Ultimately, if my friend likes her hair as it is, the only “resposibility” I have is to manage my own feelings about that. The more I tell myself that the situation should be different than it is, the more stress I am going to have. If I can accept what is and stay in my own business, I have the chance for peace.

To recap:

My responsibility is: MY hair; MY opinion of my friend’s hair; MY decision about whether to tell her MY feelings about her hair; what I want to tell MYself about her hair, and whether I want to change what I am telling MYself; MY decision as to whether I want to continue being friends with her.

You can apply this to any and every situation in your life.


My book is called It’s All About Me because that is the strongest message I have. Even if we think it’s about somebody else, ultimately it’s about us because within ourselves is the point at which we have control. Our business is our “responsibility” and that is where our power lies. When you stay in your business it is empowering; you have complete control, and taking responsibility feels good.

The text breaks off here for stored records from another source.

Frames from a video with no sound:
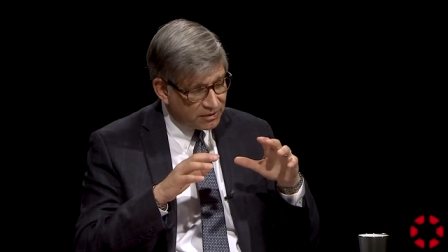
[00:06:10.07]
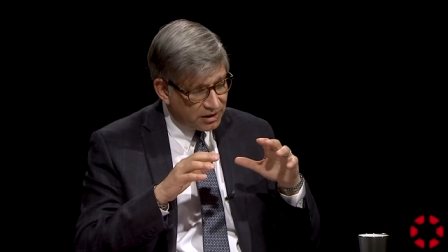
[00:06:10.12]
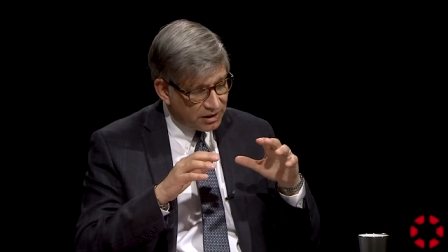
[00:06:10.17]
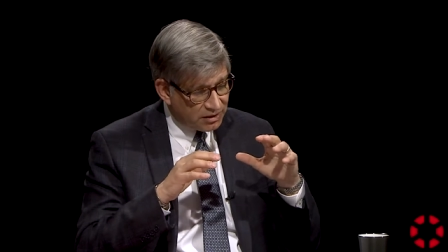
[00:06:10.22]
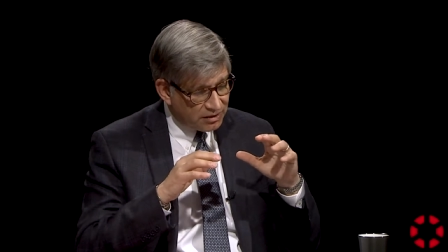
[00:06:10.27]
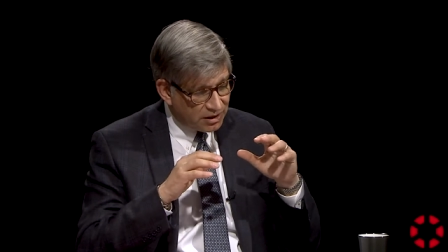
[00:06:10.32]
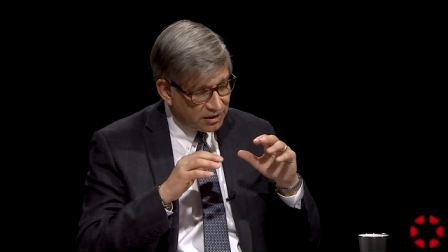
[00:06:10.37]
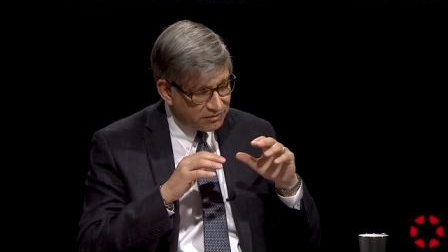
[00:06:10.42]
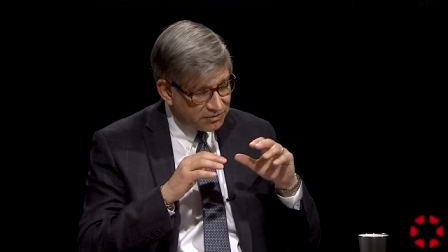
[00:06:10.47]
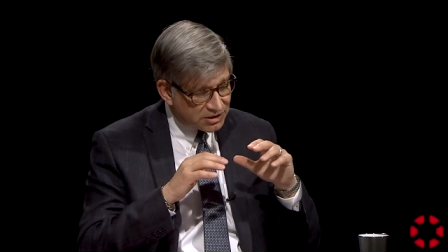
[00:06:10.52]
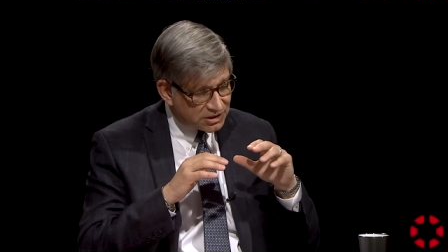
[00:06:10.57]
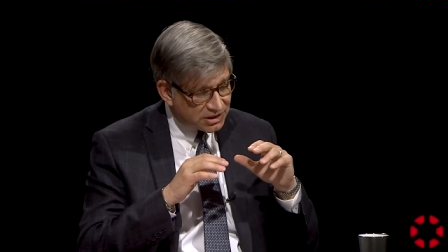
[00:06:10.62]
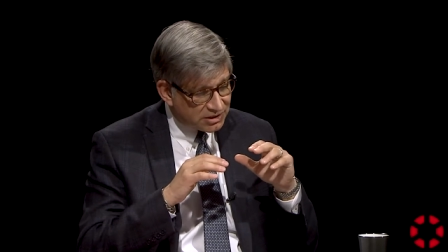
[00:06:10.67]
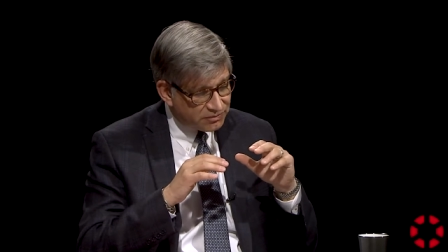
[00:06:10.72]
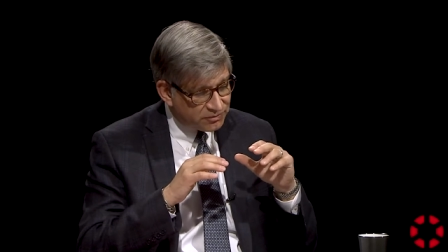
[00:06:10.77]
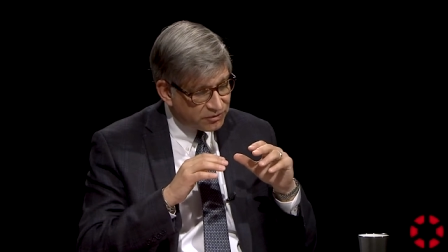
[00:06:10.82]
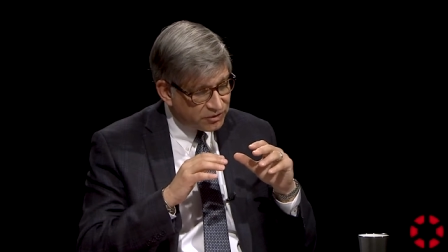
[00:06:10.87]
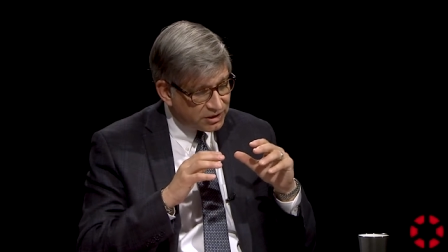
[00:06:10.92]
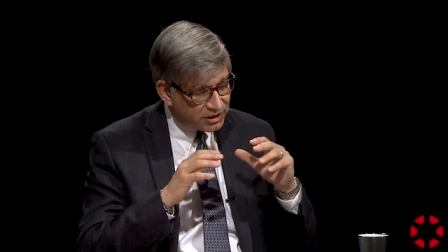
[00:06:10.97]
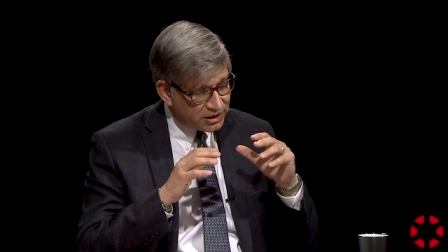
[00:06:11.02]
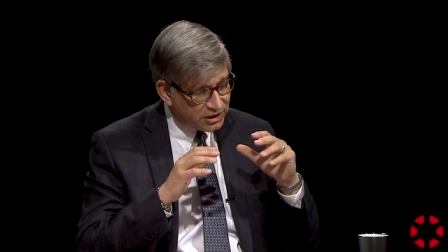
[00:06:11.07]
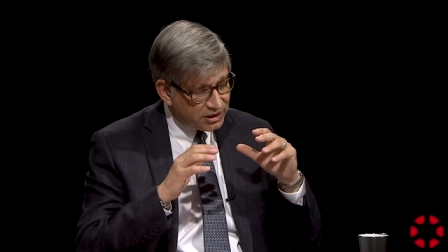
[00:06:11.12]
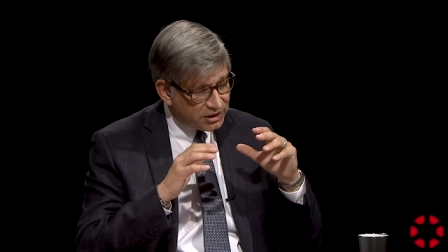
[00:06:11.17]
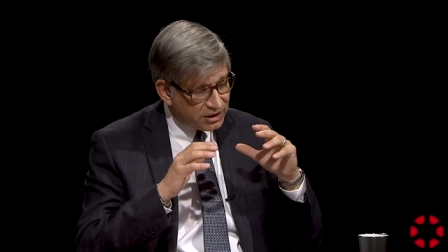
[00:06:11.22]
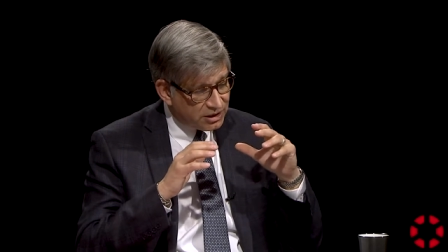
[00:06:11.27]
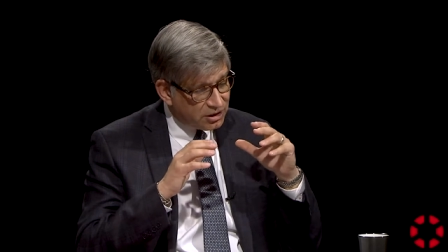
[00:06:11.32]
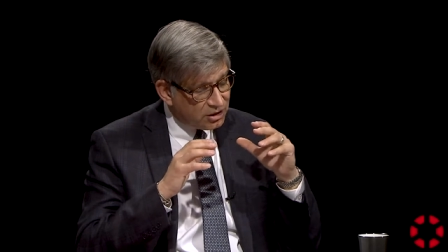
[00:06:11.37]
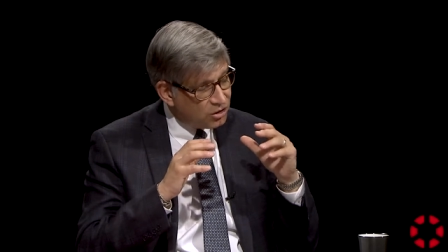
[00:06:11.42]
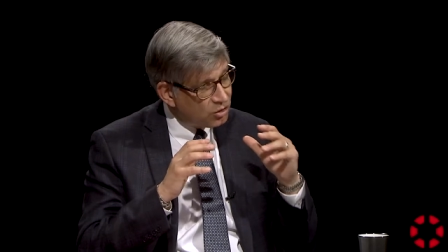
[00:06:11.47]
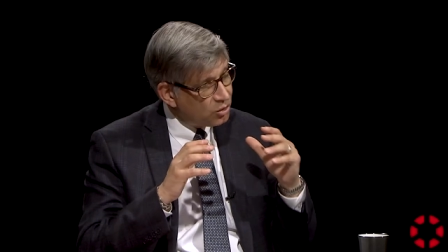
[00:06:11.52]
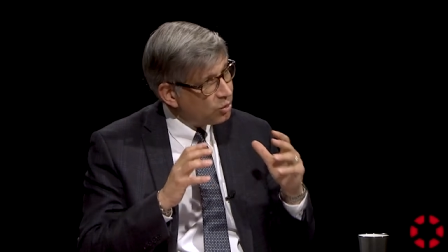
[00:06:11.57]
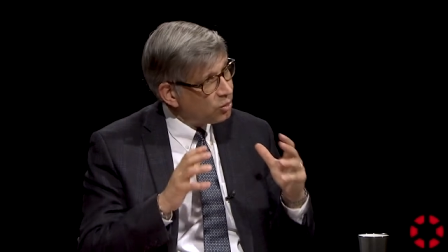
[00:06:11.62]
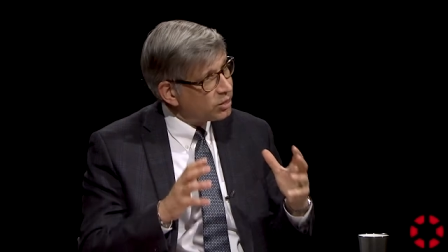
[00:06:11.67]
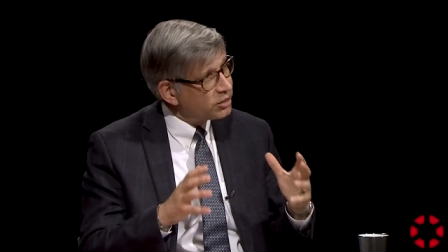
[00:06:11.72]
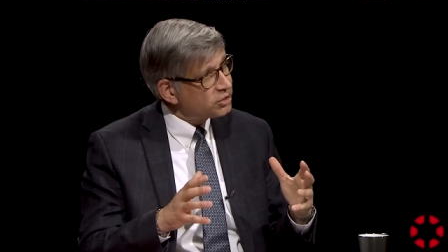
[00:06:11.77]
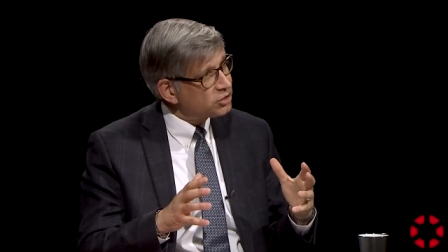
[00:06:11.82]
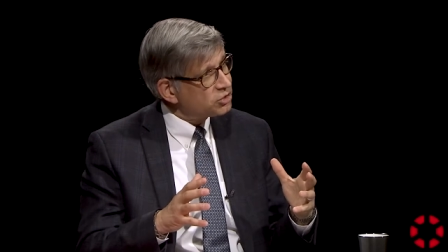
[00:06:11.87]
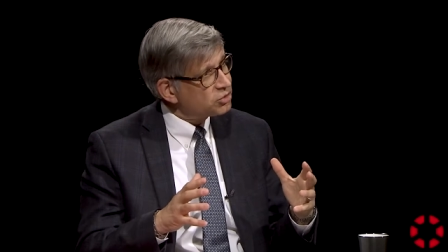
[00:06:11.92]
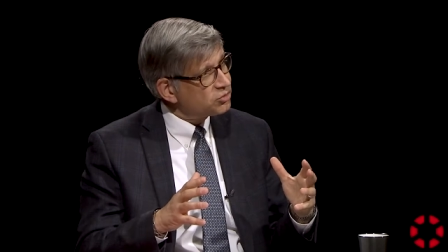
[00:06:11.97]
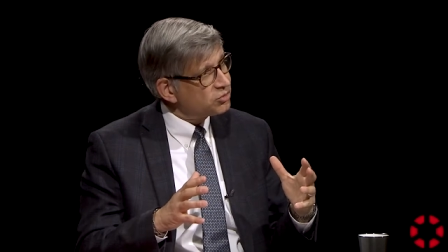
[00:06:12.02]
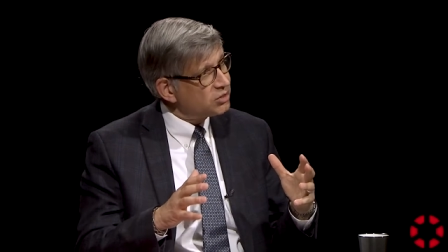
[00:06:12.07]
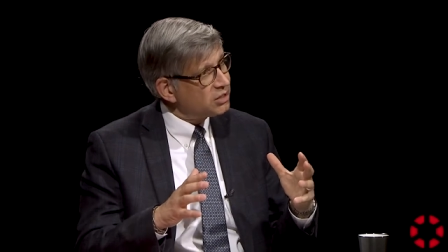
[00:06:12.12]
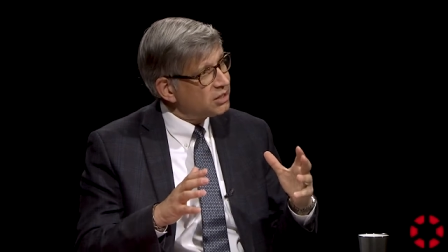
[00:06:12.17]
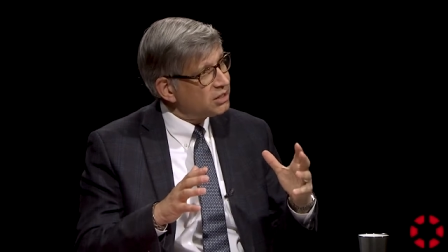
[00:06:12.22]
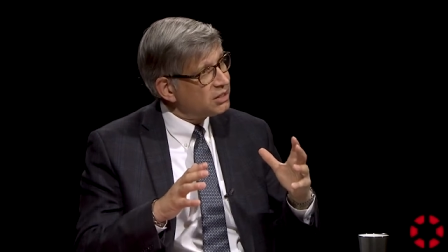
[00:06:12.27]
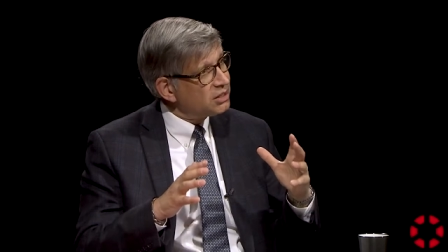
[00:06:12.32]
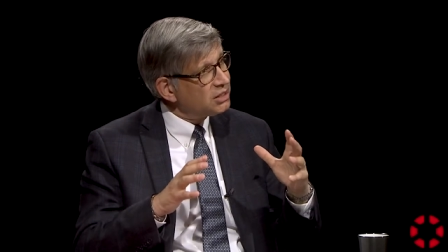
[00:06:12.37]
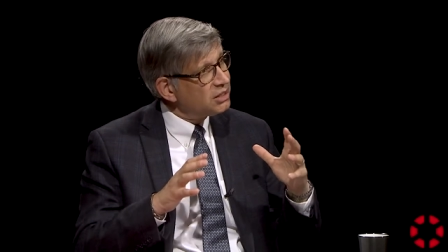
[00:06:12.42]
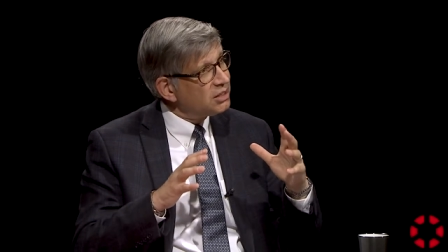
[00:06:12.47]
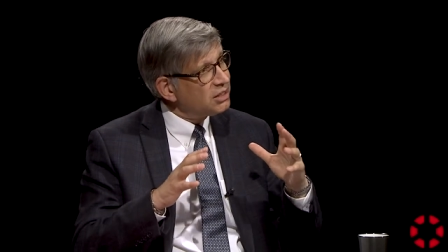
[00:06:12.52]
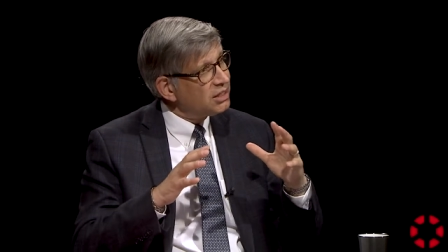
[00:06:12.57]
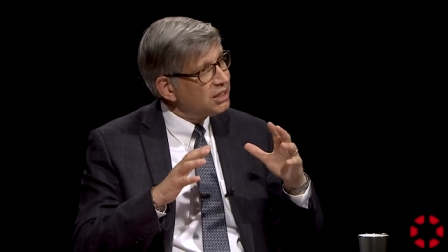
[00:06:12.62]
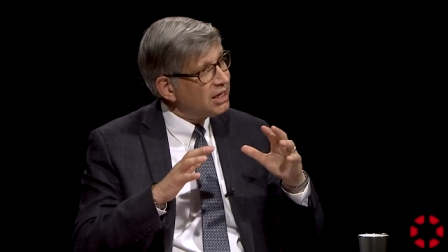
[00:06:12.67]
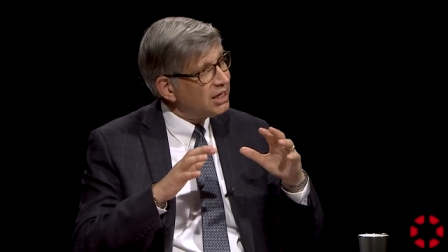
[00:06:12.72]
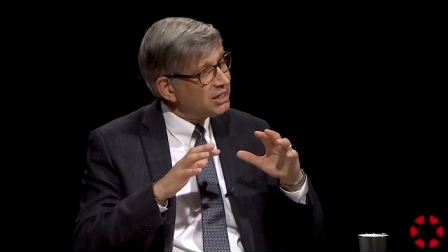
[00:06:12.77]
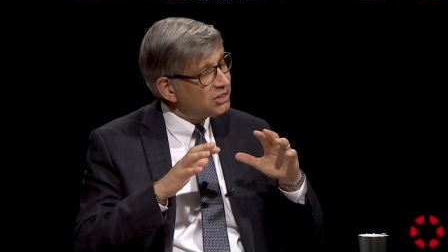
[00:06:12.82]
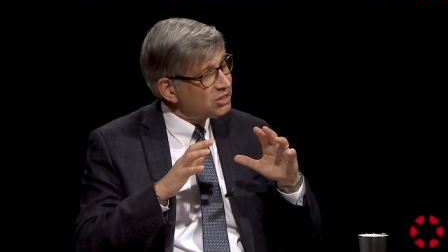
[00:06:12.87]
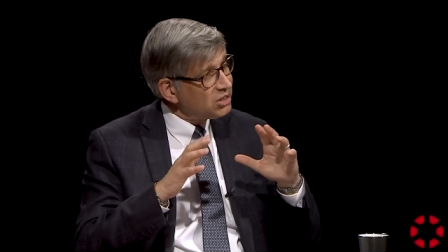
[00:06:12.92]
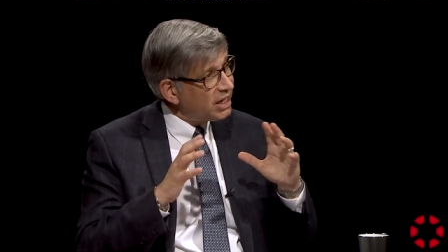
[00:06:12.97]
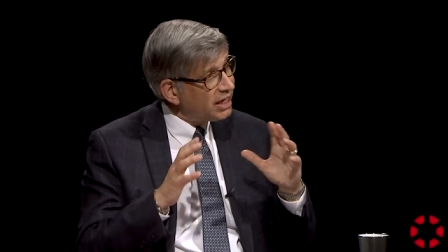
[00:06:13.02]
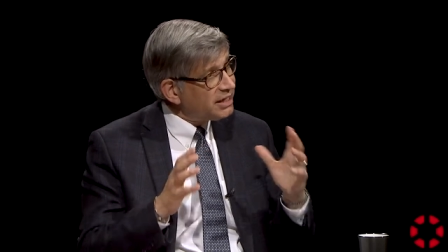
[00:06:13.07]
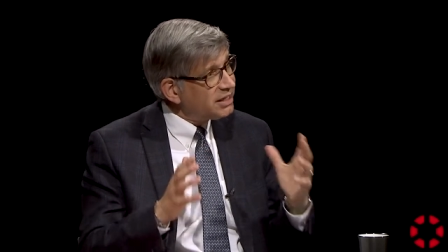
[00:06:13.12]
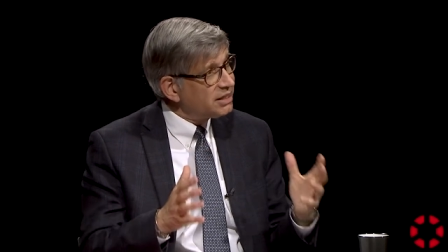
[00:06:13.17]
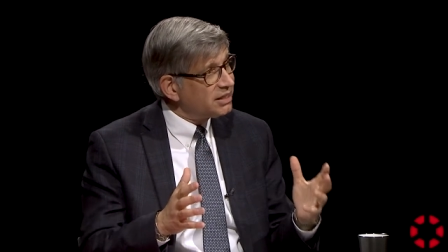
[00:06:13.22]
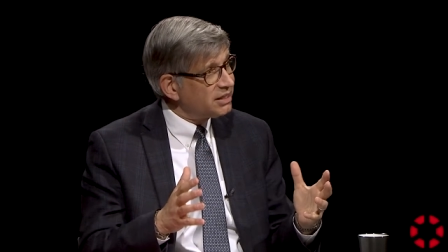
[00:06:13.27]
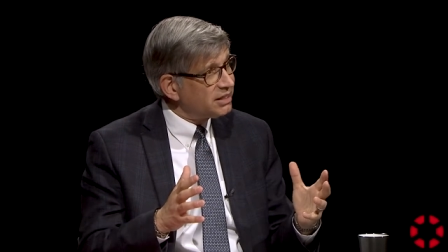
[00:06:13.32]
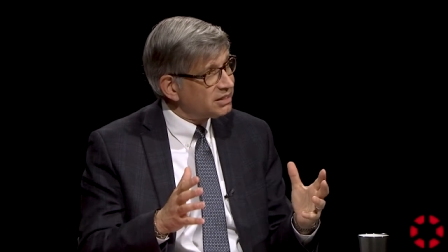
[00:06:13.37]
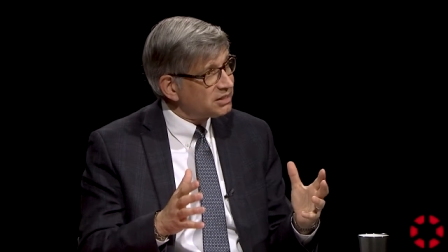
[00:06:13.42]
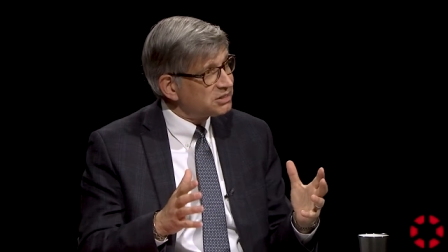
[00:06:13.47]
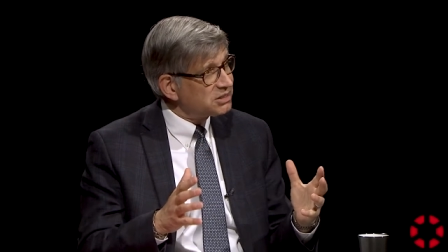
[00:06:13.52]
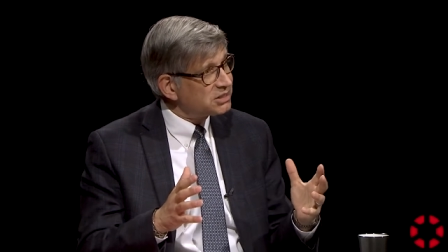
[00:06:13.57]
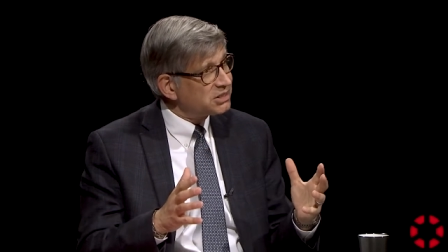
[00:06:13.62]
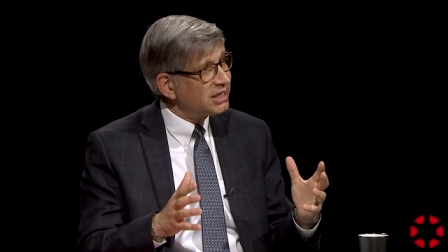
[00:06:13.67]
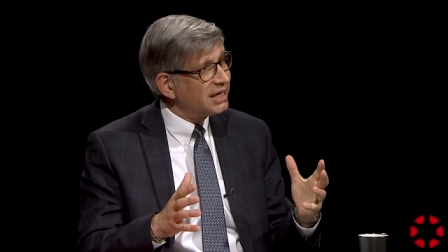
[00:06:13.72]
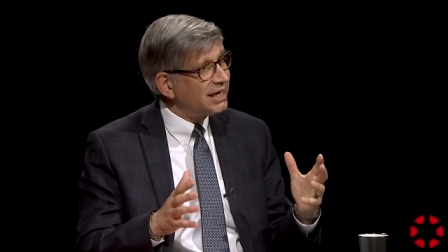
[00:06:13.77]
of a symphony orchestra uh, like this,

Taking responsibility for ourselves

The word responsibility can be broken down:

response-ability

In other words, our ability to respond to something.

If we stay in our own business our attention will be focused and more effective.

As Byron Katie says:

“If you are living your life and I am mentally living your life, who is living mine?”

So focus on your life, and choose your response to what comes up. That is your responsibility – your only responsibility.

If everyone could learn to live like this, we would have world peace!